Actually, that should be ‘what went right in 2010?’
Here, kids, is a lesson on what hitters can control. They have influence over vectors of batted balls, both in terms of height (fly, line or ground balls) and direction (pulled, opposite field). Not complete, but some.
Uggla’s put up a career .285 BABIP. In other words, when he makes contact, he’s avoiding outs 28.5 per cent of the time. That’s pretty decent. The thing, of course, is how often does he swing the bat and what is he trying to do with his contact?

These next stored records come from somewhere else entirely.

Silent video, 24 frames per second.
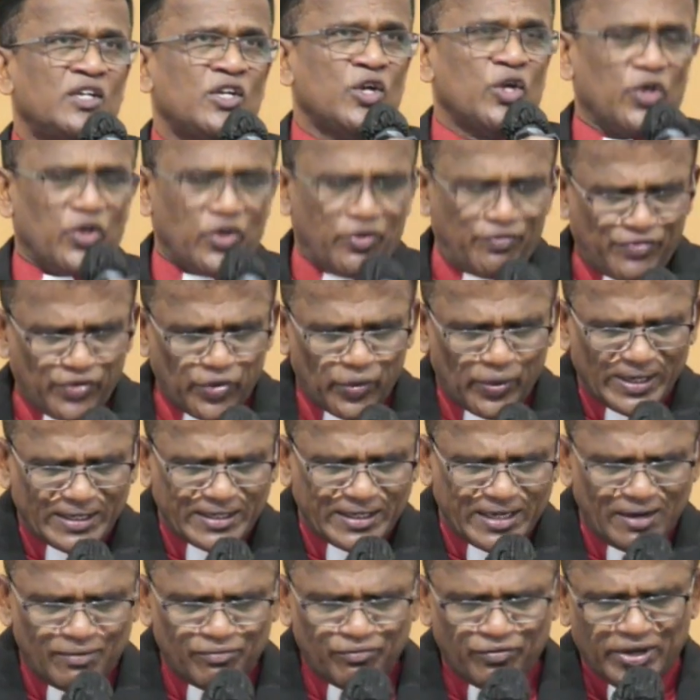if you have
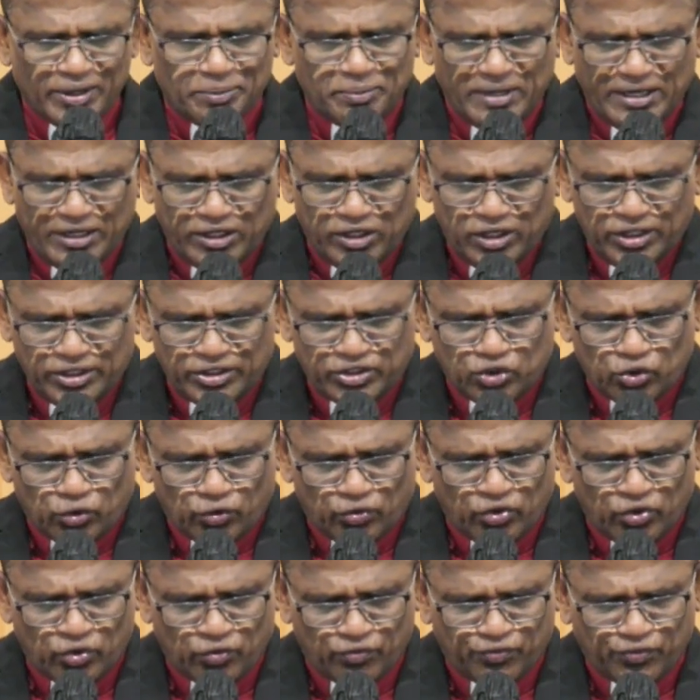come with me to
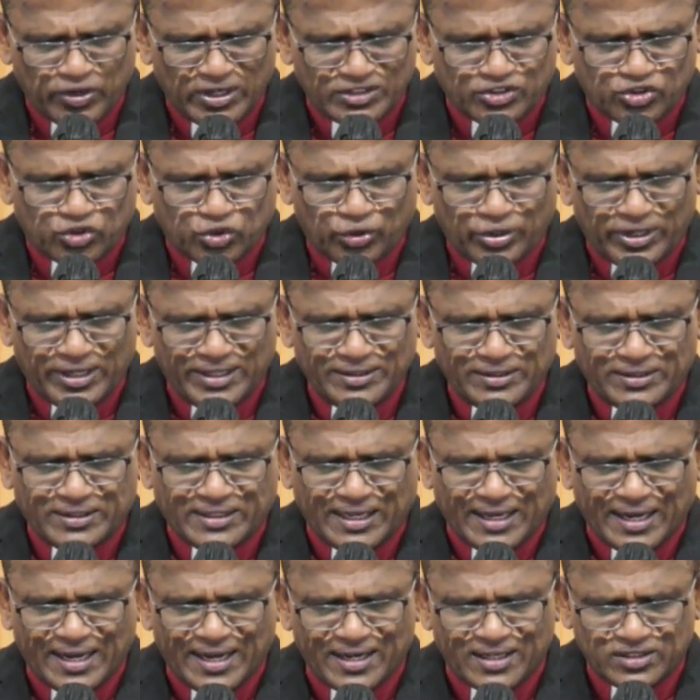1
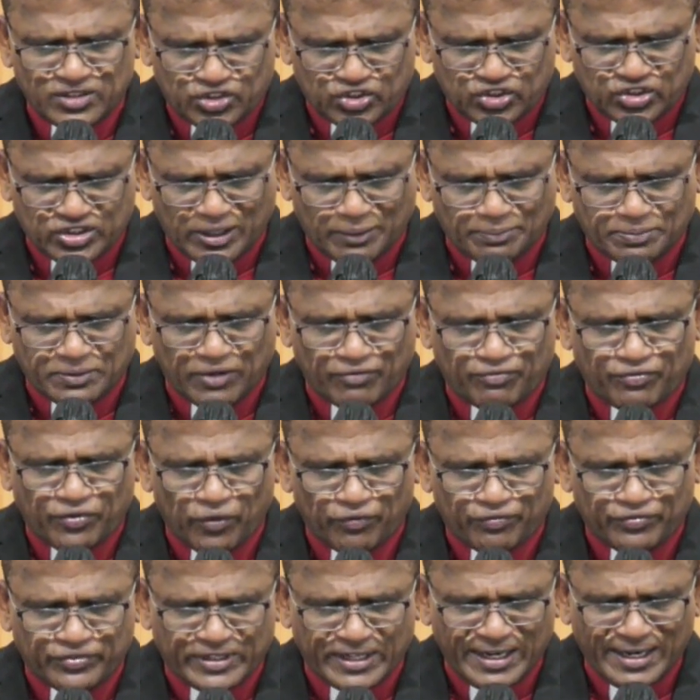Corinthians chapter
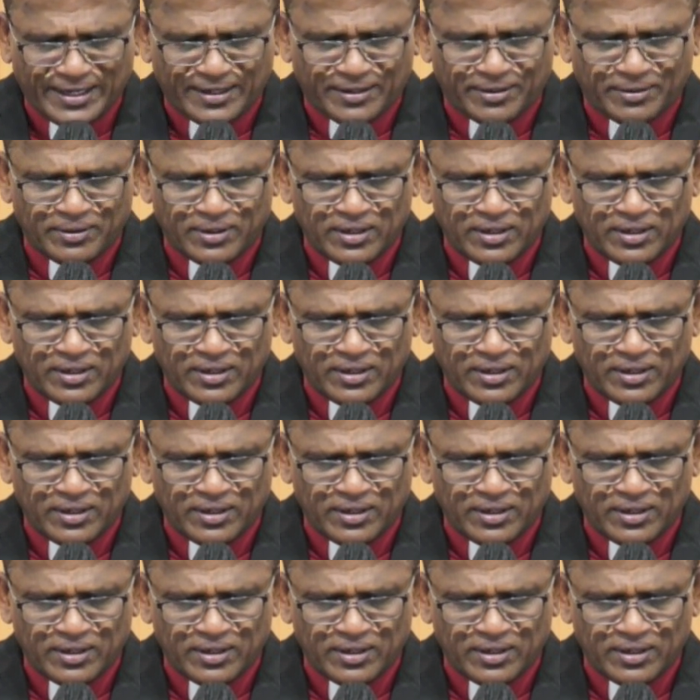15,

Well, as Grant Brisbee noted last year, Uggla is one of baseball’s most disciplined batters at the plate. He doesn’t chase pitches.
But it also seems he’s a below-average hitter on pitches in the zone. (In 2013, Brisbee notes, he made contact with 75 per cent of pitches in the zone, against a league average of 87 per cent.)
When Uggla swings, he’s swinging for the fences.
He’s shown consistent power since reaching the majors in 2006, raking 233 homers in 8+ seasons.
Let’s focus in on that 2010 season. He hit .287/.369/.508 and belted 33 homers. The home run total wasn’t far off what he’d managed to that point in his career – in fact he hit 36 his first season in Atlanta – but his BABIP in 2010 is the big, fat note here: .330, the best of his career.
He still had a solid season in 2011, getting a fair amount of power despite a below-career-average .253 BABIP.
But then it all started falling apart in 2012. He started popping up more balls (the trend actually began in 2011). Why, you ask? Brooks Baseball gives us a clue: he struggles on hitting offspeed pitches. And, surprise-surprise, he’s seen fewer fastballs since 2011.
The moral: Dan Uggla can control the ball when he sees fastballs. If he can’t, he’s done.